The Mars Volta – Amputechture
Diese Band spaltet Familien. Mars Volta zu hassen bzw. zu lieben bzw. sie anschließend wieder gegen die zu verteidigen, die sie hassen, das geht auf jeden Fall ins Persönliche: Man muss ja öffentlich daran zweifeln, dass die andere Partei überhaupt irgendetwas von Musik versteht.
Ich ganz persönlich habe allergrößte Schwierigkeiten, mir vorzustellen, wie Fans der unstrittig supertollen Vorgängergruppe At The Drive-In sich solche 10-Minuten-Stücke mit ewiger Doppelgitarren-Knödelei, pathetischen Taktwechseln, spanischem Gebell und Weltraum-Geräuschen erfreut anhören. Über den Progressive Rock der Siebziger wird oft viel Unwahres gestänkert, aber in Gestalt von Mars Volta (und Dredg und Muse und so weiter) umarmen junge, schwarzgeränderte Punk-Hörer ja ausgerechnet das, was daran wirklich stinkt.

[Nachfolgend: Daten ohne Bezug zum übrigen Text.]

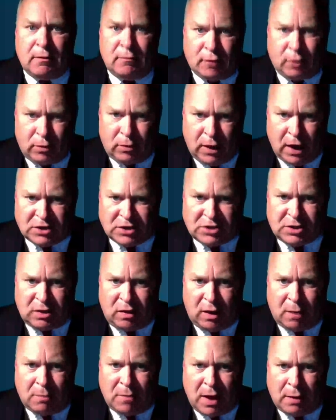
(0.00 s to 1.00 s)
Vote yes on
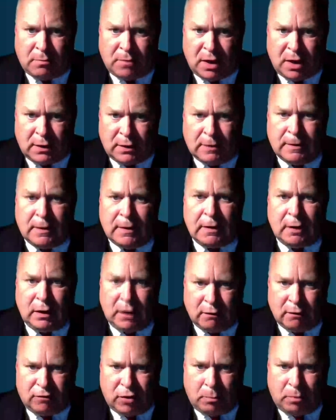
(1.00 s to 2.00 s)
the amendment,
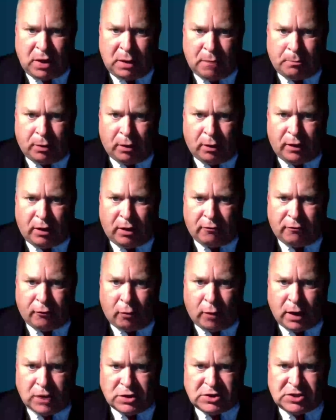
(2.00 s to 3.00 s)
give the people their
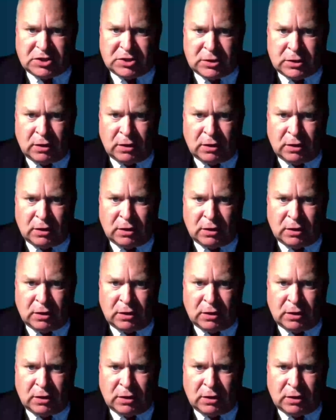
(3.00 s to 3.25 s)
voice.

Eine Detailanalyse von „Tetragrammaton“, dem fast 17 Minuten langen Zentralstück dieses dritten Albums, wäre zum Beispiel höchst aufschlussreich, leider ist hier kein Platz: Beginnt laut mit Jazz-Powergriffen und wuselndem Schlagzeug, ein Gitarrenlaut, der wie eine Tonleiter-Fingerübung klingt, wird ab 0:55 von einer zweiten Gitarre mitgespielt, ab 1:12 ist es eine ruhige Blues-Ballade mit hohem Gesang, der ab 2:23 richtig plärrt, bei 2:50 hört es auf, verhallt, geht bei 2:56 mit einem – na? – Gitarrensolo wieder los, bei 4:37 wird ein Teil des Stückes ganz plötzlich rückwärts abgespielt, bei 4:50 wieder vorwärts, aber schneller, mit einem Break und komischen Effekten… noch nicht mal ein Drittel des verdammten Dings. Der Cher-Vocoder wird erst bei 8:10 auf den Gesang gelegt. Wieso in Gottes Namen so spät?

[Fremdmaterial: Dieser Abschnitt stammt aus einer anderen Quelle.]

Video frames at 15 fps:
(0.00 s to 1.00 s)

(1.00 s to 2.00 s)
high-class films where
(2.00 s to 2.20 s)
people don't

Wer sich irgendwann in seinem Leben freiwillig dem Horror ausgesetzt hat, mit übertrainierten Gitarrenschülern eine Band zu gründen, wird jede einzelne dieser musikalischen Phrasen wiedererkennen. Einfacher wäre es, wenn sich die leeren Räume zwischen all den vermaledeiten Gitarrenläufen von ganz allein mit Magie füllen würden. Tun sie aber nicht. Ich geh so lange raus, spielen.